Activity:
Give the data again exactly, without its images.

Exercise input:
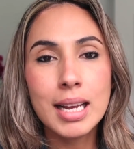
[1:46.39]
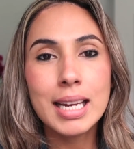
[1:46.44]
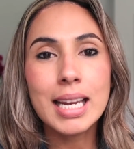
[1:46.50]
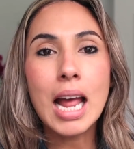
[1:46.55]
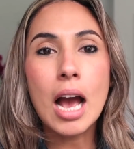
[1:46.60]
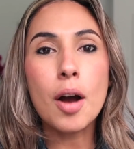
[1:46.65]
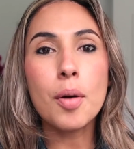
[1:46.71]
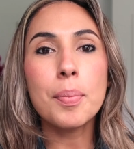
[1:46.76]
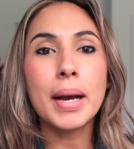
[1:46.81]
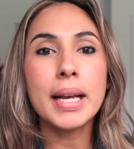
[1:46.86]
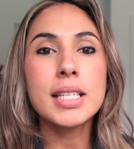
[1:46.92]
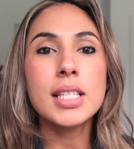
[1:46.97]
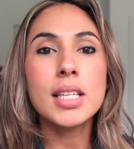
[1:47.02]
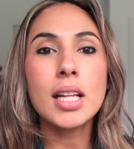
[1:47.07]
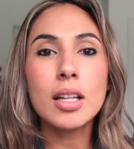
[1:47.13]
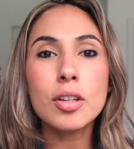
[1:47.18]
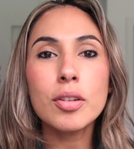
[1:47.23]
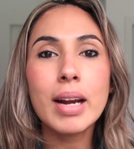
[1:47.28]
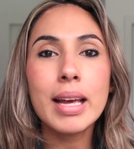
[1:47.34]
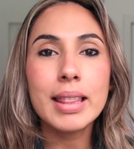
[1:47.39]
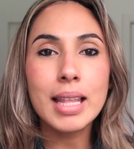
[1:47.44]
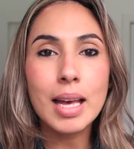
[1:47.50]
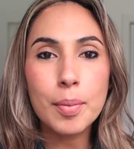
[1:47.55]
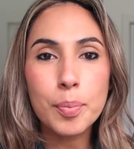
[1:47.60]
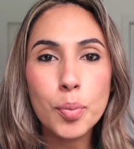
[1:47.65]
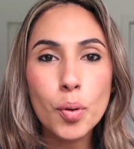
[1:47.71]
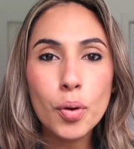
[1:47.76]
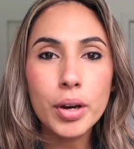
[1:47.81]
now my seller at
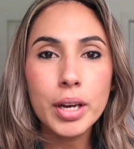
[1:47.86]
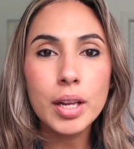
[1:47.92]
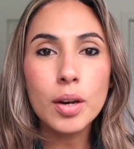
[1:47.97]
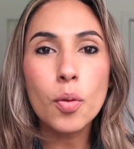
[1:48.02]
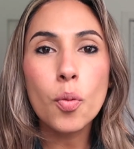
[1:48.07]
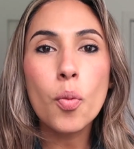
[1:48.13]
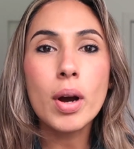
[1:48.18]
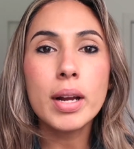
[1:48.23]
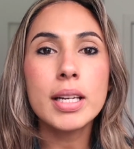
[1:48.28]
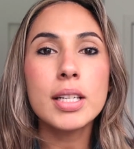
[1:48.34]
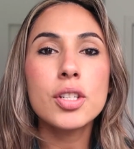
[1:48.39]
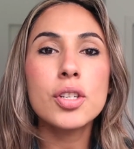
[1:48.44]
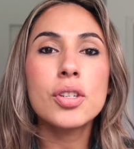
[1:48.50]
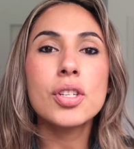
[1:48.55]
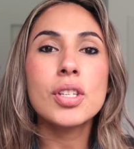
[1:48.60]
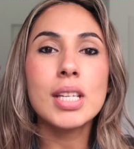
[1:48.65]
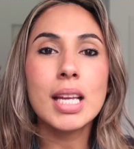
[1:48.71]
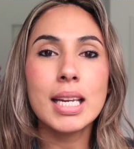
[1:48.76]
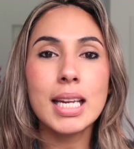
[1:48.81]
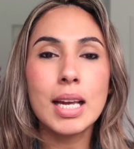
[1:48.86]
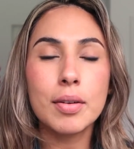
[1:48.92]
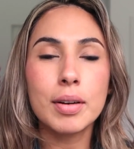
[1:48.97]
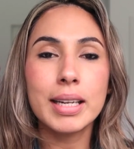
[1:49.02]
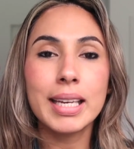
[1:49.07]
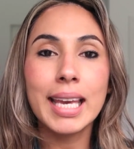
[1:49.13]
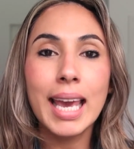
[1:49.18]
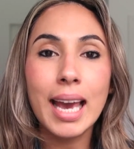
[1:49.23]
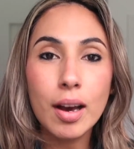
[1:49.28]
that point wanted to send out
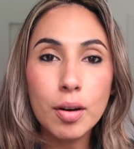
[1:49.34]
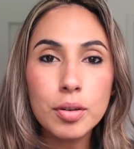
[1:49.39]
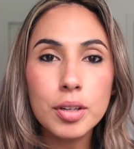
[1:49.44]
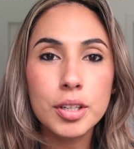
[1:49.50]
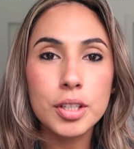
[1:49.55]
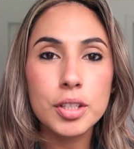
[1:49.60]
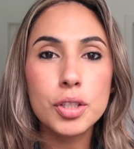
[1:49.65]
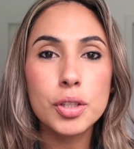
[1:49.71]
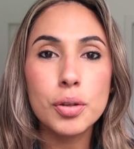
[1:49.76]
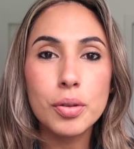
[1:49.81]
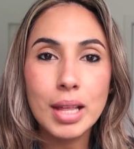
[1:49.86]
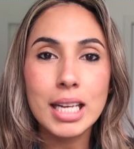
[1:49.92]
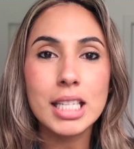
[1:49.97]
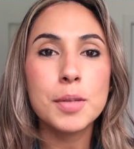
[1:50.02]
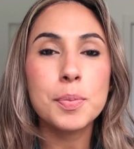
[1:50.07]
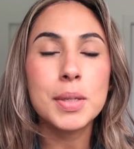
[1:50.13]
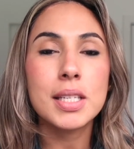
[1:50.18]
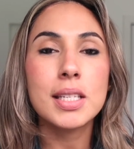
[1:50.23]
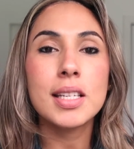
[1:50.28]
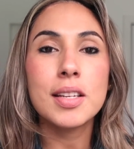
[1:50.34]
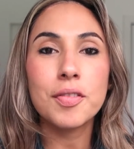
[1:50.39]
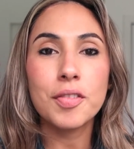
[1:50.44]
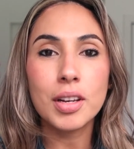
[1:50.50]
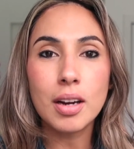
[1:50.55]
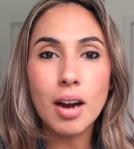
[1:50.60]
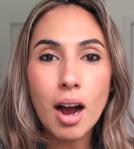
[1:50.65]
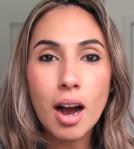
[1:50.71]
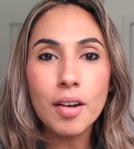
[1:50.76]
a counter to that
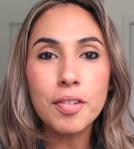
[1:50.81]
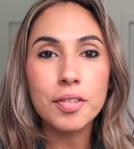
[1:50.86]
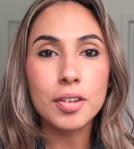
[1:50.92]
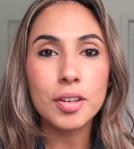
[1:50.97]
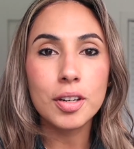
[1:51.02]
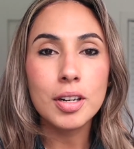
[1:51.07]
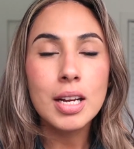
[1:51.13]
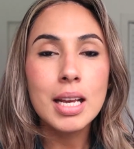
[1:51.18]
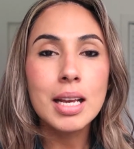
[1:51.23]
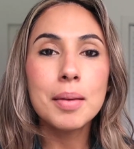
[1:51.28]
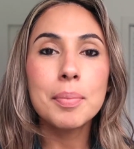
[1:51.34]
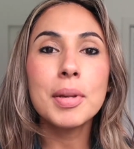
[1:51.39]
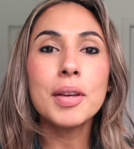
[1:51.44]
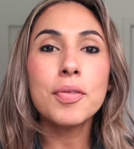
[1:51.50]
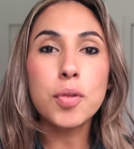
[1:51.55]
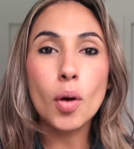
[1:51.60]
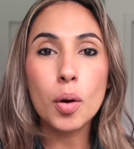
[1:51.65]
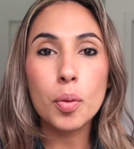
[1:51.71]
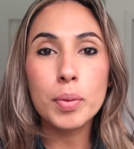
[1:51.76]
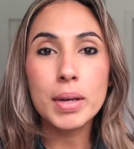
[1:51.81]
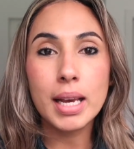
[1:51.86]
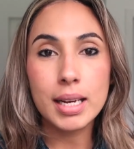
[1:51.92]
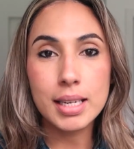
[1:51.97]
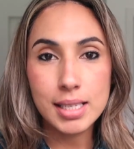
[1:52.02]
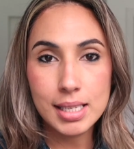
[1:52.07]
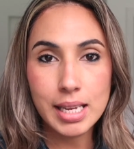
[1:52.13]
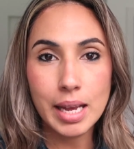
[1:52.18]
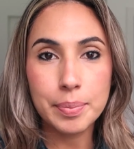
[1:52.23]
specific offer before we
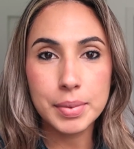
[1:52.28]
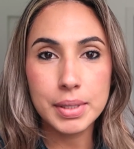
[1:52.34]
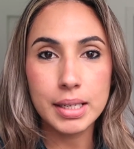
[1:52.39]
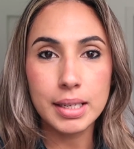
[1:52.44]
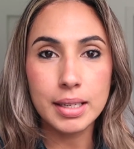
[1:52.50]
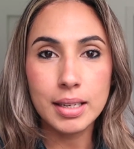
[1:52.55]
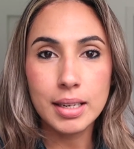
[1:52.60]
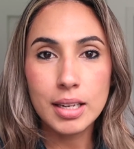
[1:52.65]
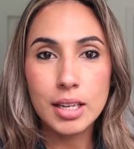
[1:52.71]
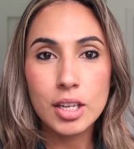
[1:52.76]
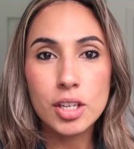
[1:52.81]
accepted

Response to the exercise:
[1:46.39]
[1:46.44]
[1:46.50]
[1:46.55]
[1:46.60]
[1:46.65]
[1:46.71]
[1:46.76]
[1:46.81]
[1:46.86]
[1:46.92]
[1:46.97]
[1:47.02]
[1:47.07]
[1:47.13]
[1:47.18]
[1:47.23]
[1:47.28]
[1:47.34]
[1:47.39]
[1:47.44]
[1:47.50]
[1:47.55]
[1:47.60]
[1:47.65]
[1:47.71]
[1:47.76]
[1:47.81]
now my seller at
[1:47.86]
[1:47.92]
[1:47.97]
[1:48.02]
[1:48.07]
[1:48.13]
[1:48.18]
[1:48.23]
[1:48.28]
[1:48.34]
[1:48.39]
[1:48.44]
[1:48.50]
[1:48.55]
[1:48.60]
[1:48.65]
[1:48.71]
[1:48.76]
[1:48.81]
[1:48.86]
[1:48.92]
[1:48.97]
[1:49.02]
[1:49.07]
[1:49.13]
[1:49.18]
[1:49.23]
[1:49.28]
that point wanted to send out
[1:49.34]
[1:49.39]
[1:49.44]
[1:49.50]
[1:49.55]
[1:49.60]
[1:49.65]
[1:49.71]
[1:49.76]
[1:49.81]
[1:49.86]
[1:49.92]
[1:49.97]
[1:50.02]
[1:50.07]
[1:50.13]
[1:50.18]
[1:50.23]
[1:50.28]
[1:50.34]
[1:50.39]
[1:50.44]
[1:50.50]
[1:50.55]
[1:50.60]
[1:50.65]
[1:50.71]
[1:50.76]
a counter to that
[1:50.81]
[1:50.86]
[1:50.92]
[1:50.97]
[1:51.02]
[1:51.07]
[1:51.13]
[1:51.18]
[1:51.23]
[1:51.28]
[1:51.34]
[1:51.39]
[1:51.44]
[1:51.50]
[1:51.55]
[1:51.60]
[1:51.65]
[1:51.71]
[1:51.76]
[1:51.81]
[1:51.86]
[1:51.92]
[1:51.97]
[1:52.02]
[1:52.07]
[1:52.13]
[1:52.18]
[1:52.23]
specific offer before we
[1:52.28]
[1:52.34]
[1:52.39]
[1:52.44]
[1:52.50]
[1:52.55]
[1:52.60]
[1:52.65]
[1:52.71]
[1:52.76]
[1:52.81]
accepted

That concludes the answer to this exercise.